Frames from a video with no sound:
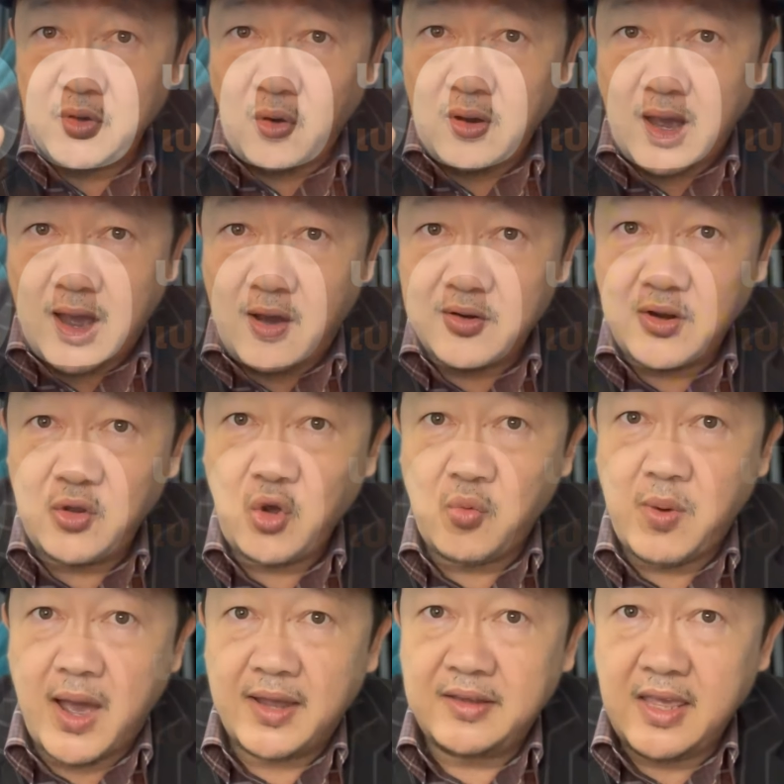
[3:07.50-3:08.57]
ยกเอานโย
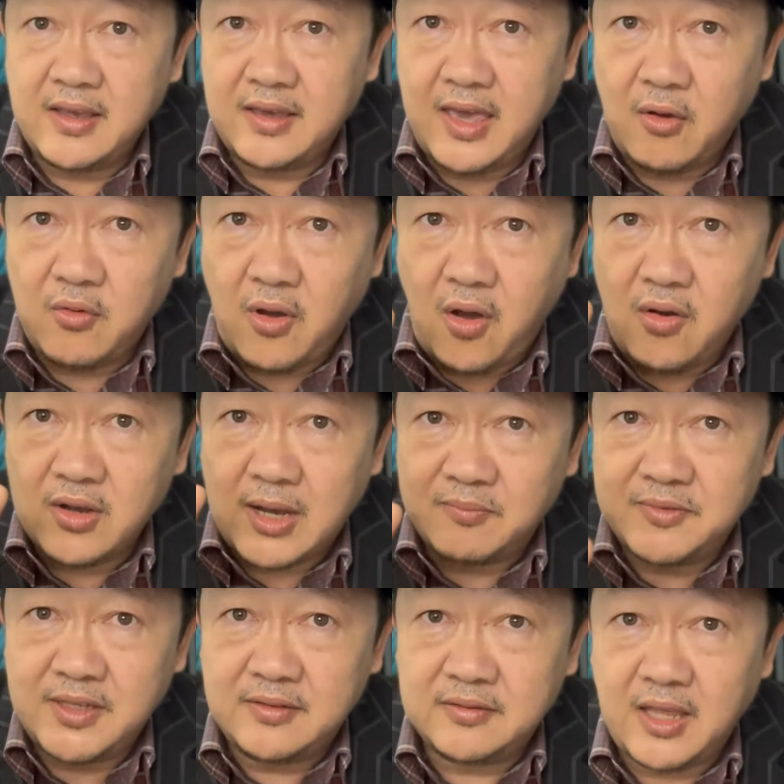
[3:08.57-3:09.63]
บายที่เกี่ยวข้องกับ
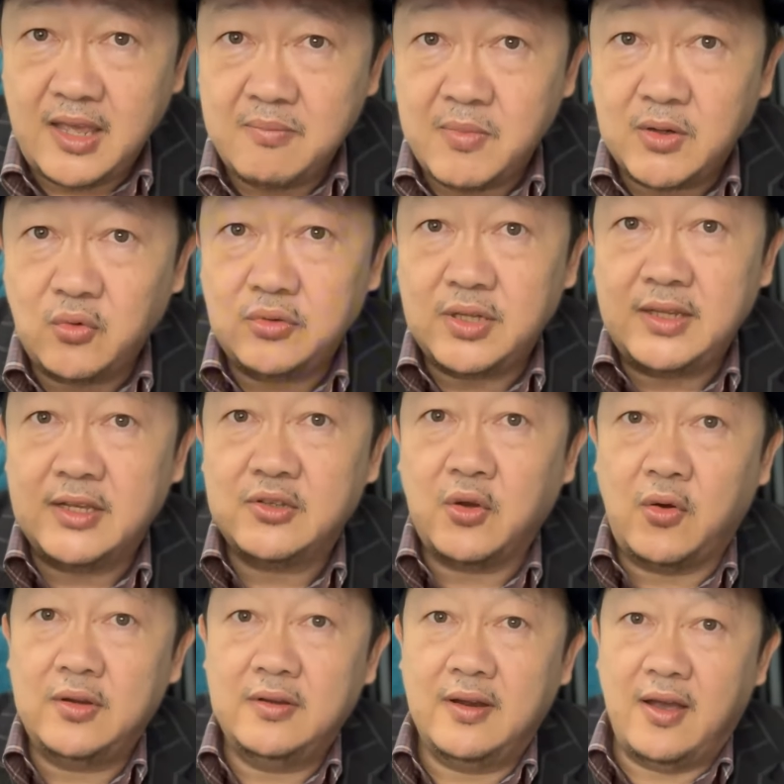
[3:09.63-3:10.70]
สิทธิมนุษยช
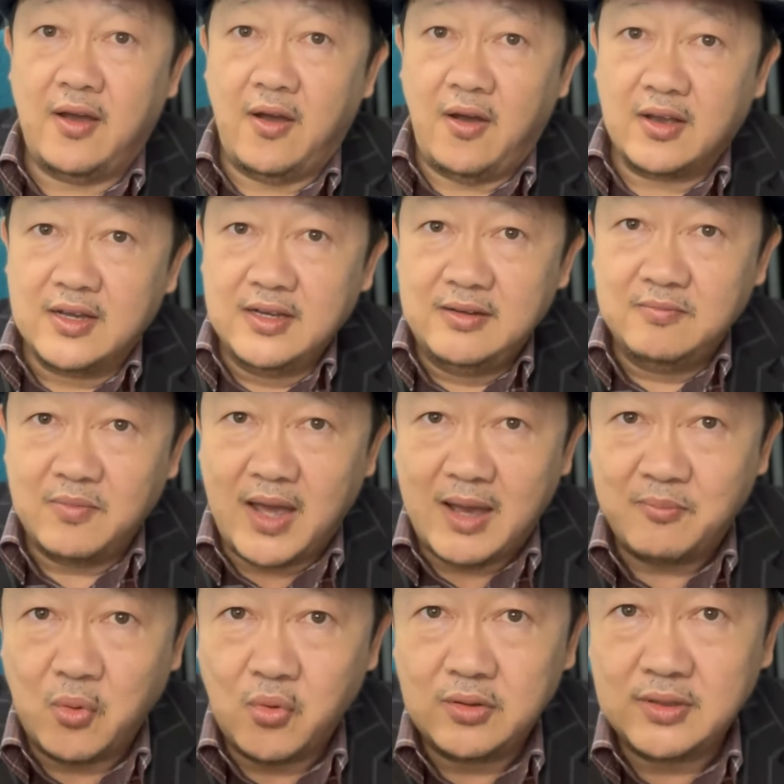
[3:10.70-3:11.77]
นขึ้นมา
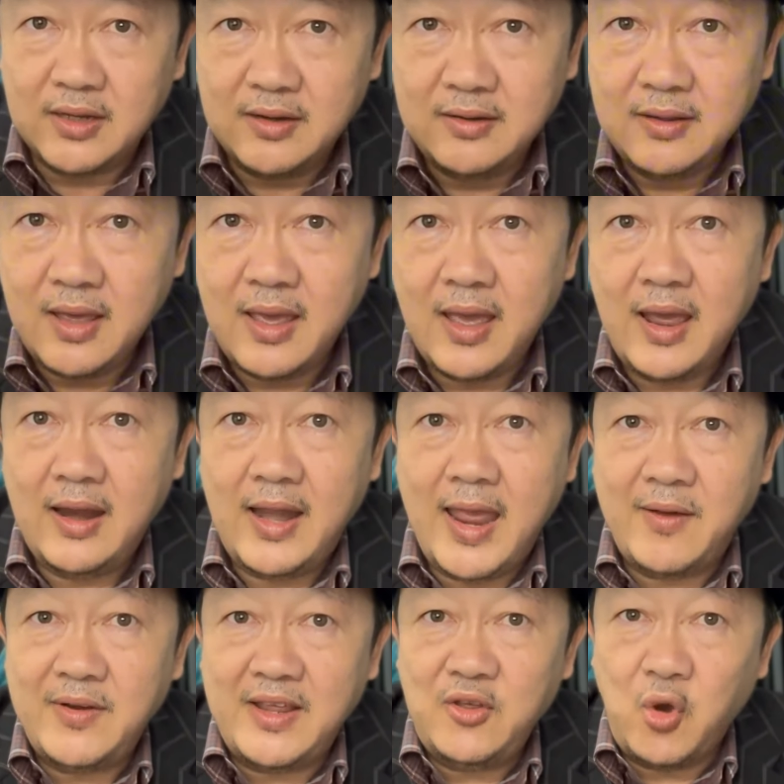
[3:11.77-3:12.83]
พูดถึง แล้ว
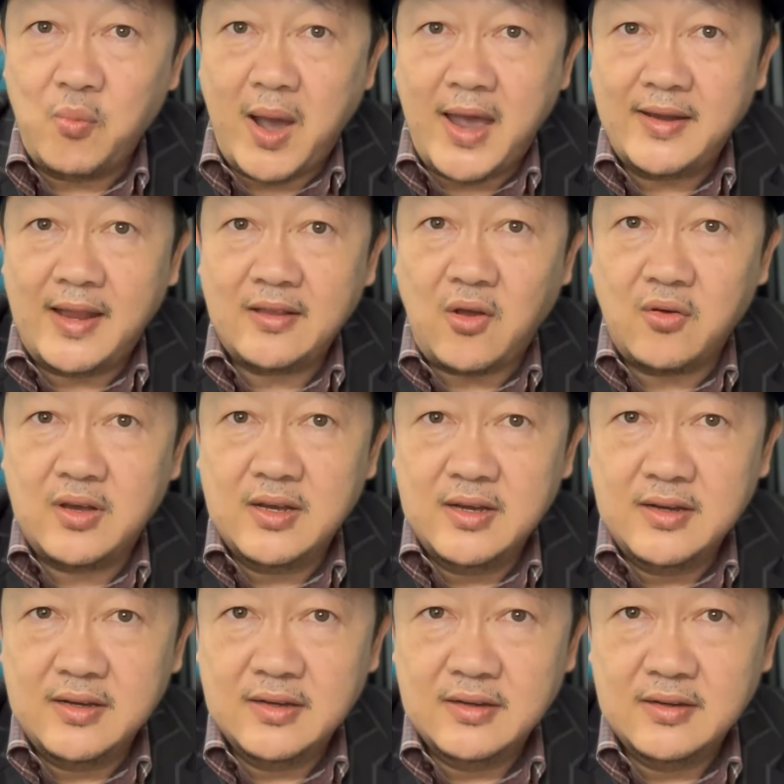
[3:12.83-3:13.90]
นโยบายนั้นก็คือ
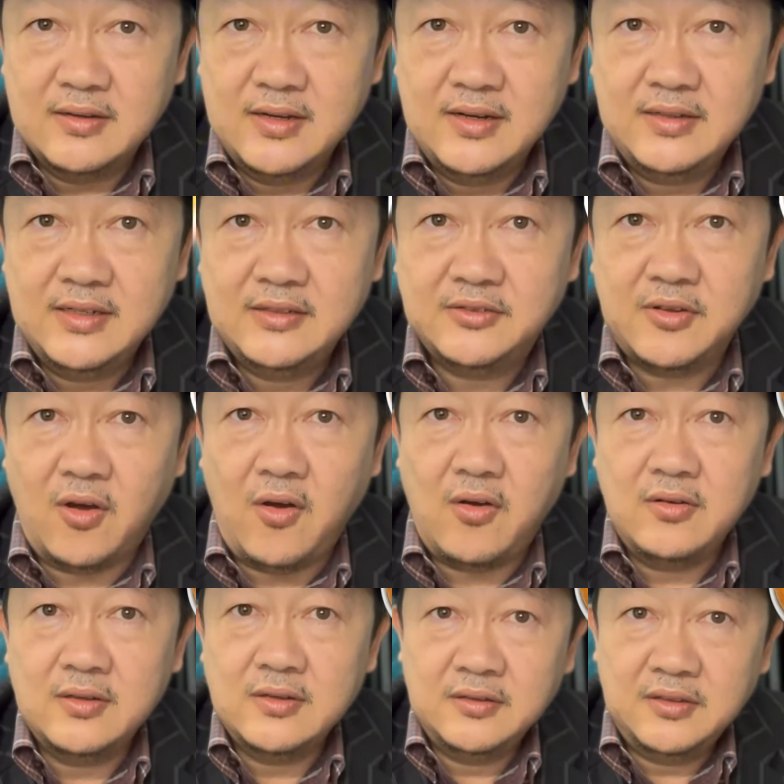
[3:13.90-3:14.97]

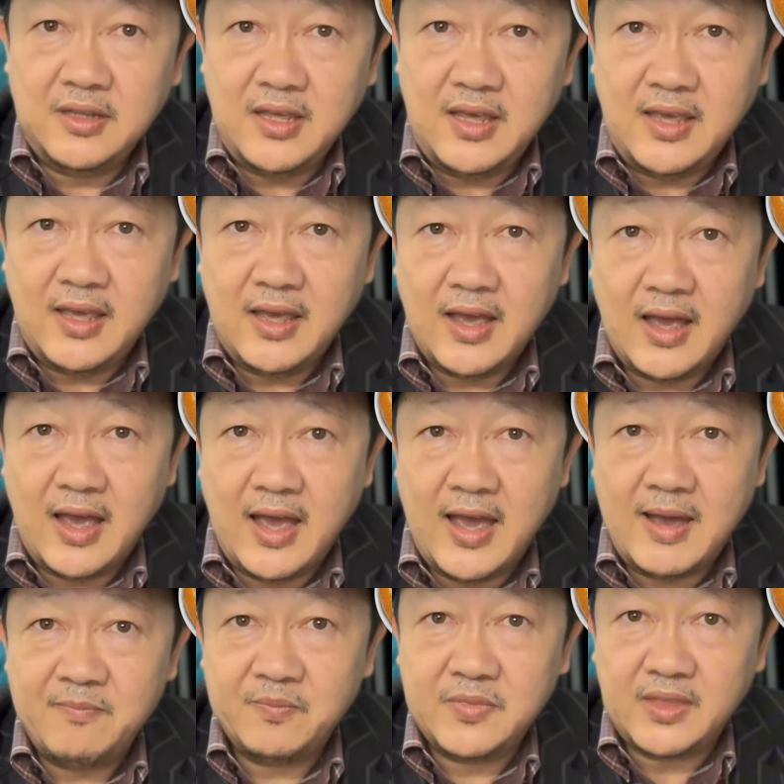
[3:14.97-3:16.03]
112 ที่ห้า
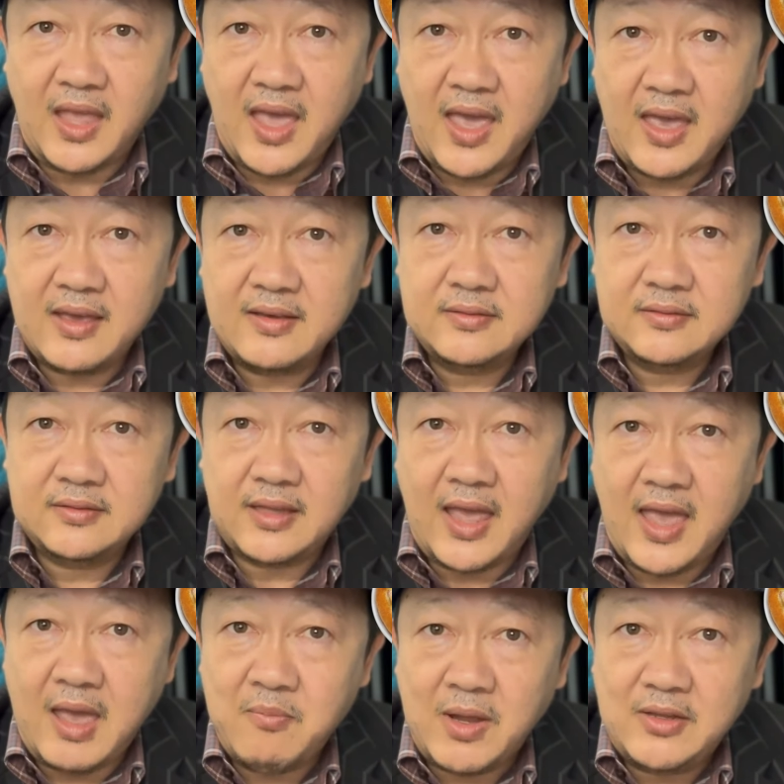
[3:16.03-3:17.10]
มแตะ แต่
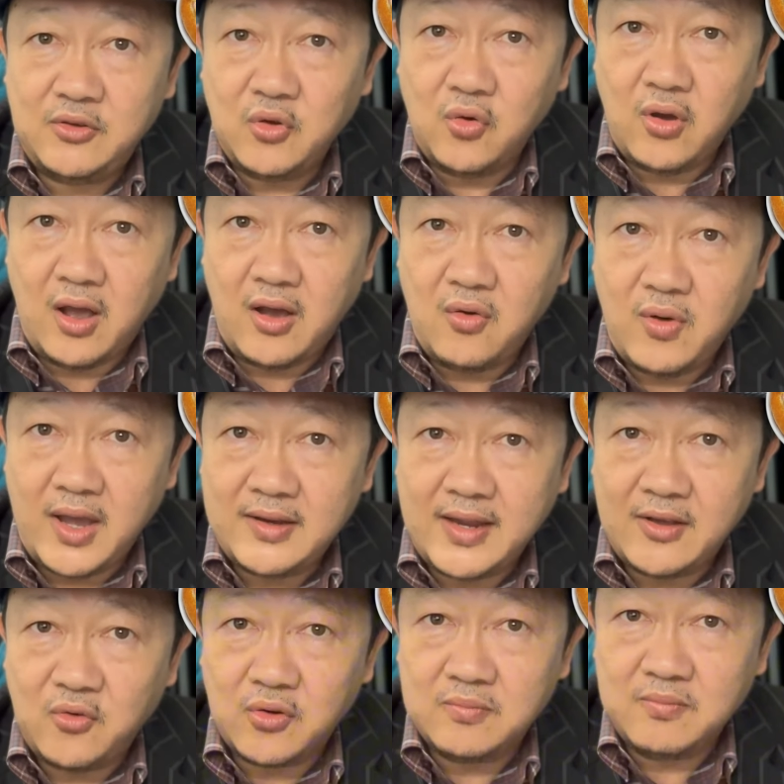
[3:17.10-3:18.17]
บรรจุเอาไว้ใน
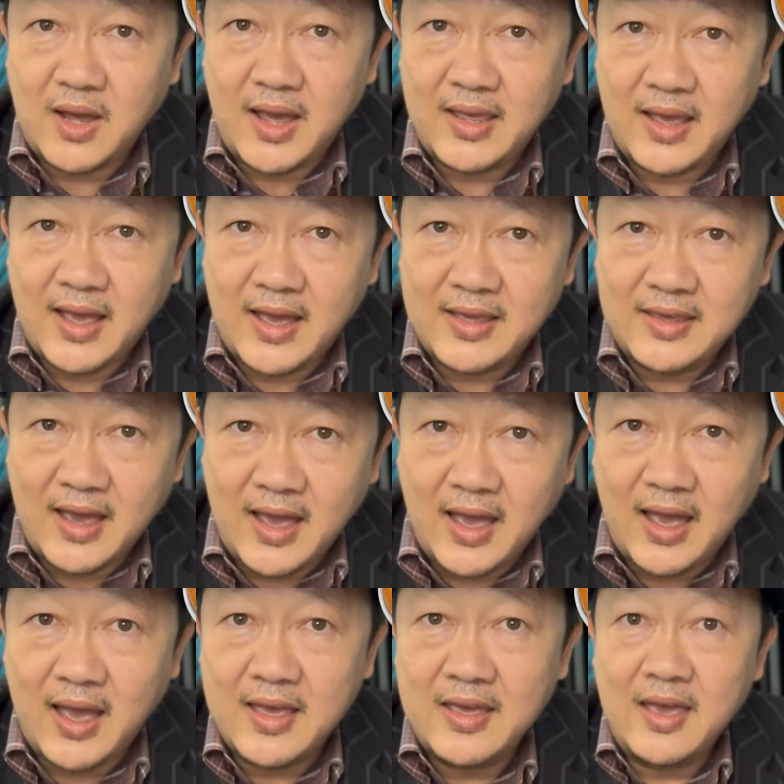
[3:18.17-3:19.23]
กฎหมายอาญา
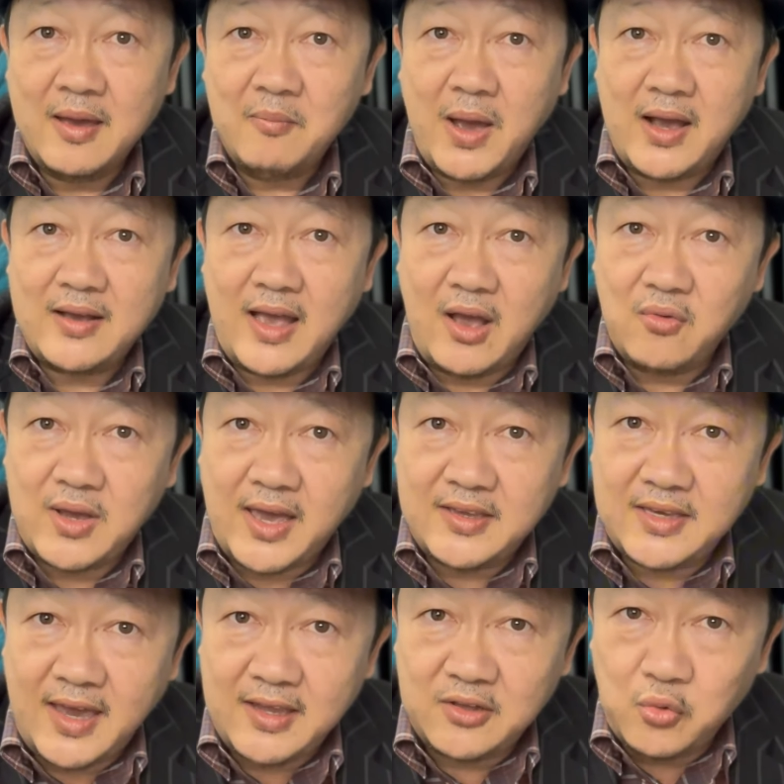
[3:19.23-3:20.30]
พักเก้าไกล
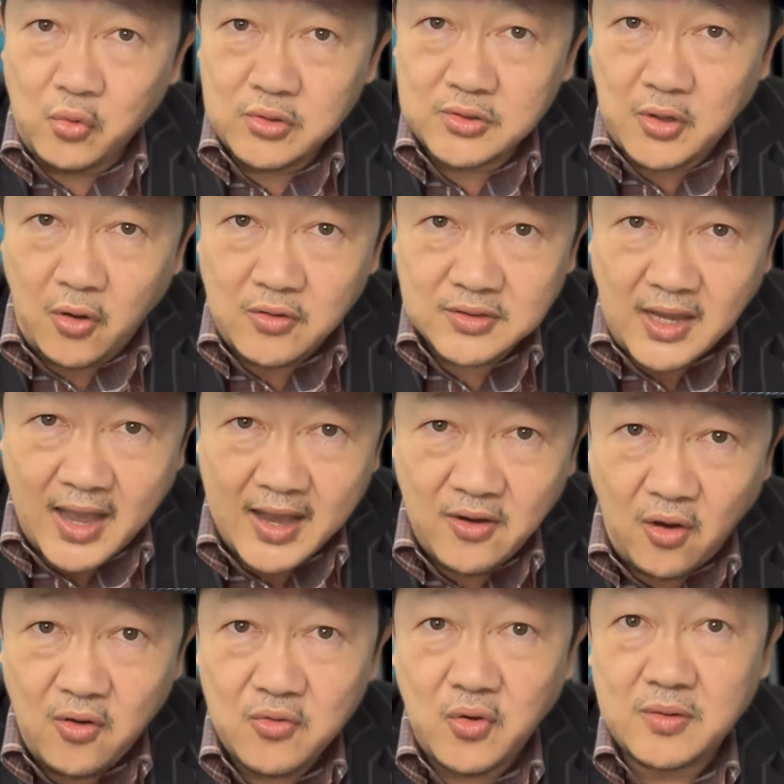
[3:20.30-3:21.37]
ใช้ทุกช่องทาง
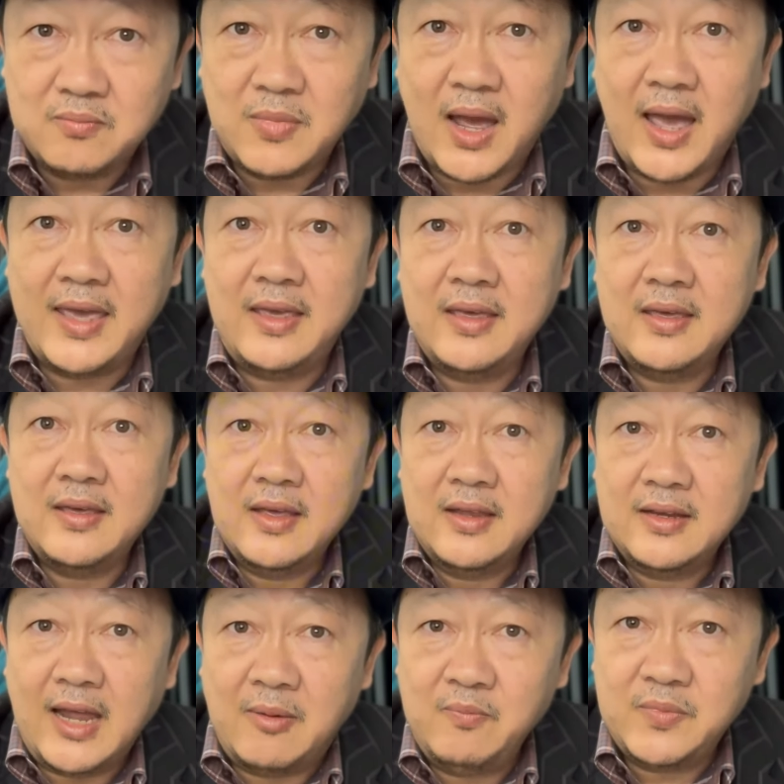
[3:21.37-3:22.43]
ของกฎหมาย
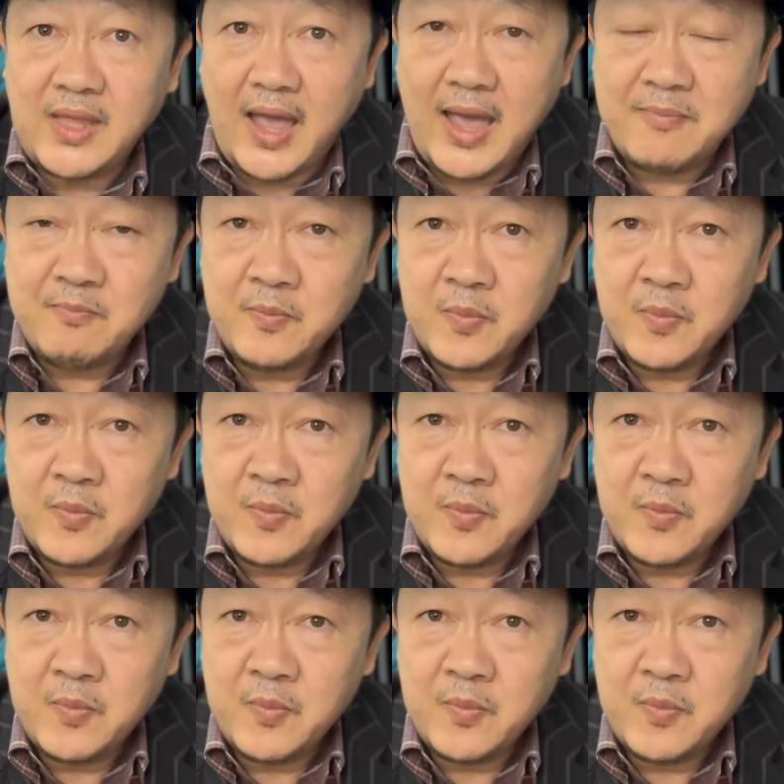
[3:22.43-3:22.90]
ทำตาม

**Required action**
Once the pictures are set aside, what is needed is the lines from the line with "[3:10.70-3:11.77]" through the end of the data, written out exactly and alone.

**Problem solution**
[3:10.70-3:11.77]
นขึ้นมา
[3:11.77-3:12.83]
พูดถึง แล้ว
[3:12.83-3:13.90]
นโยบายนั้นก็คือ
[3:13.90-3:14.97]

[3:14.97-3:16.03]
112 ที่ห้า
[3:16.03-3:17.10]
มแตะ แต่
[3:17.10-3:18.17]
บรรจุเอาไว้ใน
[3:18.17-3:19.23]
กฎหมายอาญา
[3:19.23-3:20.30]
พักเก้าไกล
[3:20.30-3:21.37]
ใช้ทุกช่องทาง
[3:21.37-3:22.43]
ของกฎหมาย
[3:22.43-3:22.90]
ทำตาม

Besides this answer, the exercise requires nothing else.